═══ DATASET CONTENT

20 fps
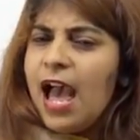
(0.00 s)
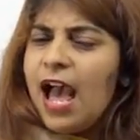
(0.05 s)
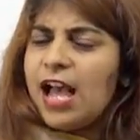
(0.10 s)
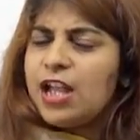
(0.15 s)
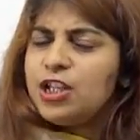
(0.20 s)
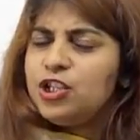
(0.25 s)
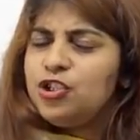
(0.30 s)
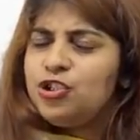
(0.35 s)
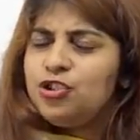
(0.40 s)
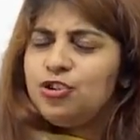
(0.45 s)

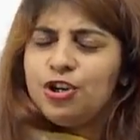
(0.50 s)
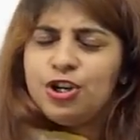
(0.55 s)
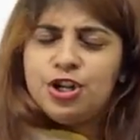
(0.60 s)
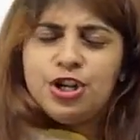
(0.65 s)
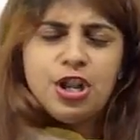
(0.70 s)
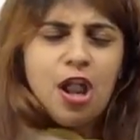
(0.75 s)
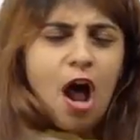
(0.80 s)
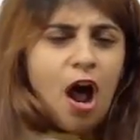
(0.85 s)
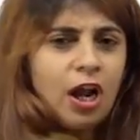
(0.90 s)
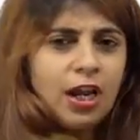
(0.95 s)
and you're
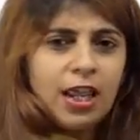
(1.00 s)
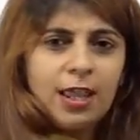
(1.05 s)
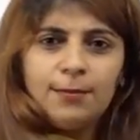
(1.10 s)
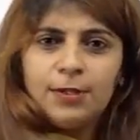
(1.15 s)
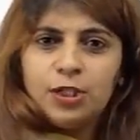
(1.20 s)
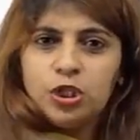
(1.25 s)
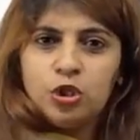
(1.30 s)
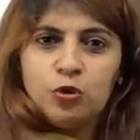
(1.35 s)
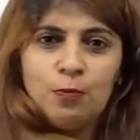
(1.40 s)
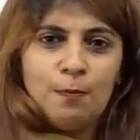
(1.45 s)
not
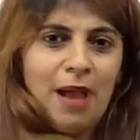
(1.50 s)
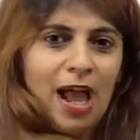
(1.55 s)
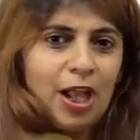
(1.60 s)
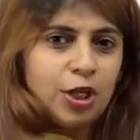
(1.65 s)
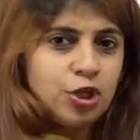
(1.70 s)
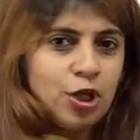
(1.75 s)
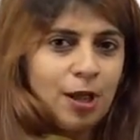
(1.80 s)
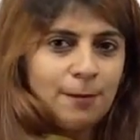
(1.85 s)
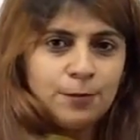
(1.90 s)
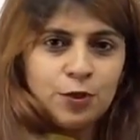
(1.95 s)
able to
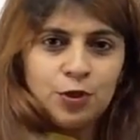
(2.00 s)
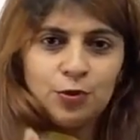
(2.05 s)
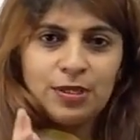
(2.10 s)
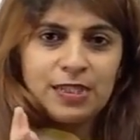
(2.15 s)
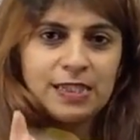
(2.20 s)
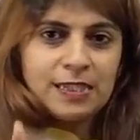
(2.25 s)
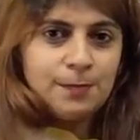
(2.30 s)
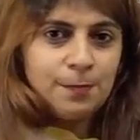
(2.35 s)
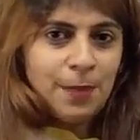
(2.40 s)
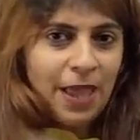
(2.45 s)
match up to
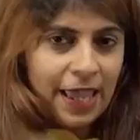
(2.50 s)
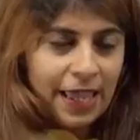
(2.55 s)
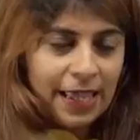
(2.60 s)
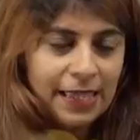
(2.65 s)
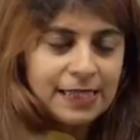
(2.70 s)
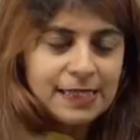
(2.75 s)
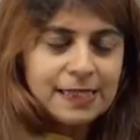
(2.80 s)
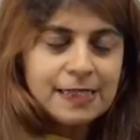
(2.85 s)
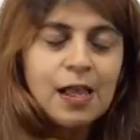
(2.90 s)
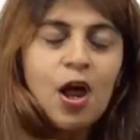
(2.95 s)
his
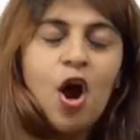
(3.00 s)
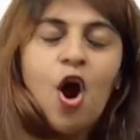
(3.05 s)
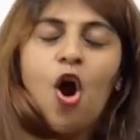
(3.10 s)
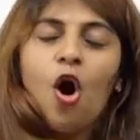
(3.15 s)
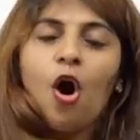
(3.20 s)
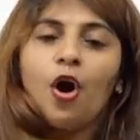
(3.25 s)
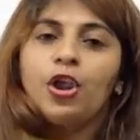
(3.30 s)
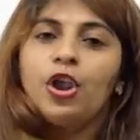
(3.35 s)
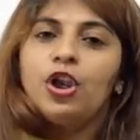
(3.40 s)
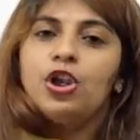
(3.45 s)
pace
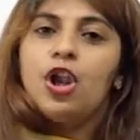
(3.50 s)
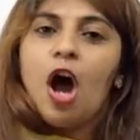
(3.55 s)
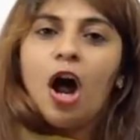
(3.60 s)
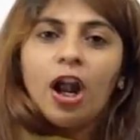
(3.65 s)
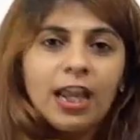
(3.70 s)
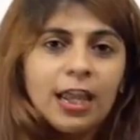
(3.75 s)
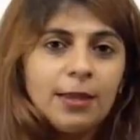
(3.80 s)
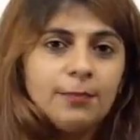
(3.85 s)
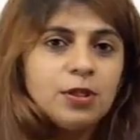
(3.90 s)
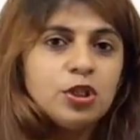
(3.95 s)
or you're
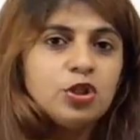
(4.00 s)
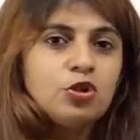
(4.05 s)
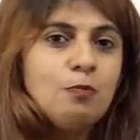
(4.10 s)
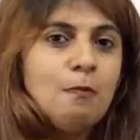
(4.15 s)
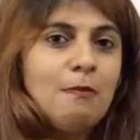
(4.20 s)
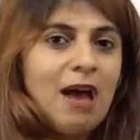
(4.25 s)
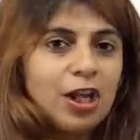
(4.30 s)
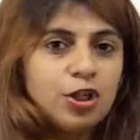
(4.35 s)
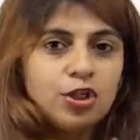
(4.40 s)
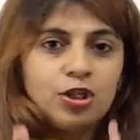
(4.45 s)
not able to
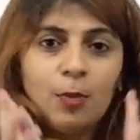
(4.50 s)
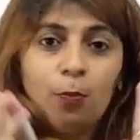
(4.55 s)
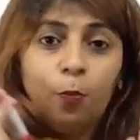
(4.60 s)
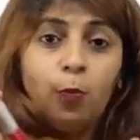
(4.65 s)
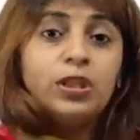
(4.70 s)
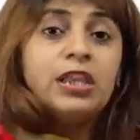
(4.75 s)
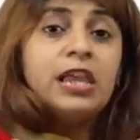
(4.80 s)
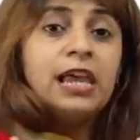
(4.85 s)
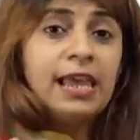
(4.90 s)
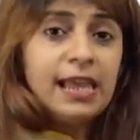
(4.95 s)
match up
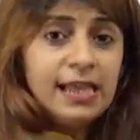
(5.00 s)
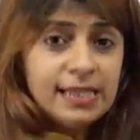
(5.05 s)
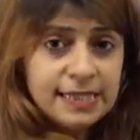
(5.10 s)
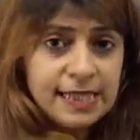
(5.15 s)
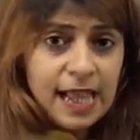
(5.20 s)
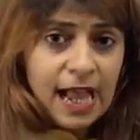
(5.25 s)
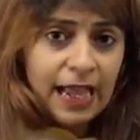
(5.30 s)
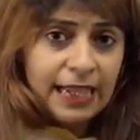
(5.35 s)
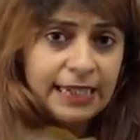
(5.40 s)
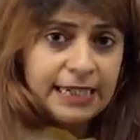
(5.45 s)
with
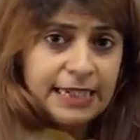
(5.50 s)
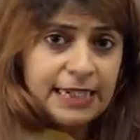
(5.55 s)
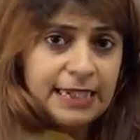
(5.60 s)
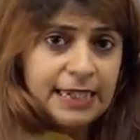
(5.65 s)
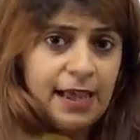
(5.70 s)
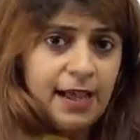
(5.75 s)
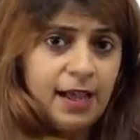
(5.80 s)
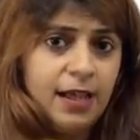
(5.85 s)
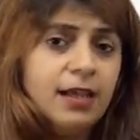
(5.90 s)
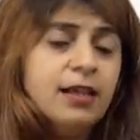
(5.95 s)
his
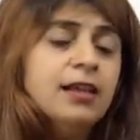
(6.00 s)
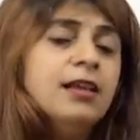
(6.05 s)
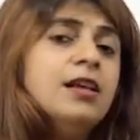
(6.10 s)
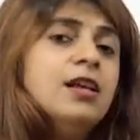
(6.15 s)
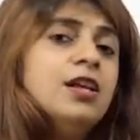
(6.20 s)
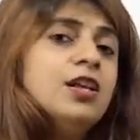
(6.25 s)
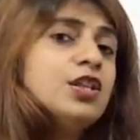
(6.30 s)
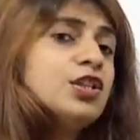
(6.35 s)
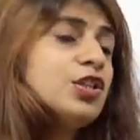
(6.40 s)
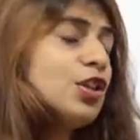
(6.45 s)
idea,
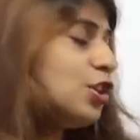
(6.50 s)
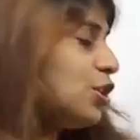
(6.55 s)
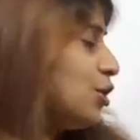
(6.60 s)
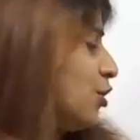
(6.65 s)
so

══════

## TASK STATEMENT:
Retype the records above exactly, and keep any picture out of what you write.

## WRITTEN ANSWER:
20 fps
(0.00 s)
(0.05 s)
(0.10 s)
(0.15 s)
(0.20 s)
(0.25 s)
(0.30 s)
(0.35 s)
(0.40 s)
(0.45 s)

(0.50 s)
(0.55 s)
(0.60 s)
(0.65 s)
(0.70 s)
(0.75 s)
(0.80 s)
(0.85 s)
(0.90 s)
(0.95 s)
and you're
(1.00 s)
(1.05 s)
(1.10 s)
(1.15 s)
(1.20 s)
(1.25 s)
(1.30 s)
(1.35 s)
(1.40 s)
(1.45 s)
not
(1.50 s)
(1.55 s)
(1.60 s)
(1.65 s)
(1.70 s)
(1.75 s)
(1.80 s)
(1.85 s)
(1.90 s)
(1.95 s)
able to
(2.00 s)
(2.05 s)
(2.10 s)
(2.15 s)
(2.20 s)
(2.25 s)
(2.30 s)
(2.35 s)
(2.40 s)
(2.45 s)
match up to
(2.50 s)
(2.55 s)
(2.60 s)
(2.65 s)
(2.70 s)
(2.75 s)
(2.80 s)
(2.85 s)
(2.90 s)
(2.95 s)
his
(3.00 s)
(3.05 s)
(3.10 s)
(3.15 s)
(3.20 s)
(3.25 s)
(3.30 s)
(3.35 s)
(3.40 s)
(3.45 s)
pace
(3.50 s)
(3.55 s)
(3.60 s)
(3.65 s)
(3.70 s)
(3.75 s)
(3.80 s)
(3.85 s)
(3.90 s)
(3.95 s)
or you're
(4.00 s)
(4.05 s)
(4.10 s)
(4.15 s)
(4.20 s)
(4.25 s)
(4.30 s)
(4.35 s)
(4.40 s)
(4.45 s)
not able to
(4.50 s)
(4.55 s)
(4.60 s)
(4.65 s)
(4.70 s)
(4.75 s)
(4.80 s)
(4.85 s)
(4.90 s)
(4.95 s)
match up
(5.00 s)
(5.05 s)
(5.10 s)
(5.15 s)
(5.20 s)
(5.25 s)
(5.30 s)
(5.35 s)
(5.40 s)
(5.45 s)
with
(5.50 s)
(5.55 s)
(5.60 s)
(5.65 s)
(5.70 s)
(5.75 s)
(5.80 s)
(5.85 s)
(5.90 s)
(5.95 s)
his
(6.00 s)
(6.05 s)
(6.10 s)
(6.15 s)
(6.20 s)
(6.25 s)
(6.30 s)
(6.35 s)
(6.40 s)
(6.45 s)
idea,
(6.50 s)
(6.55 s)
(6.60 s)
(6.65 s)
so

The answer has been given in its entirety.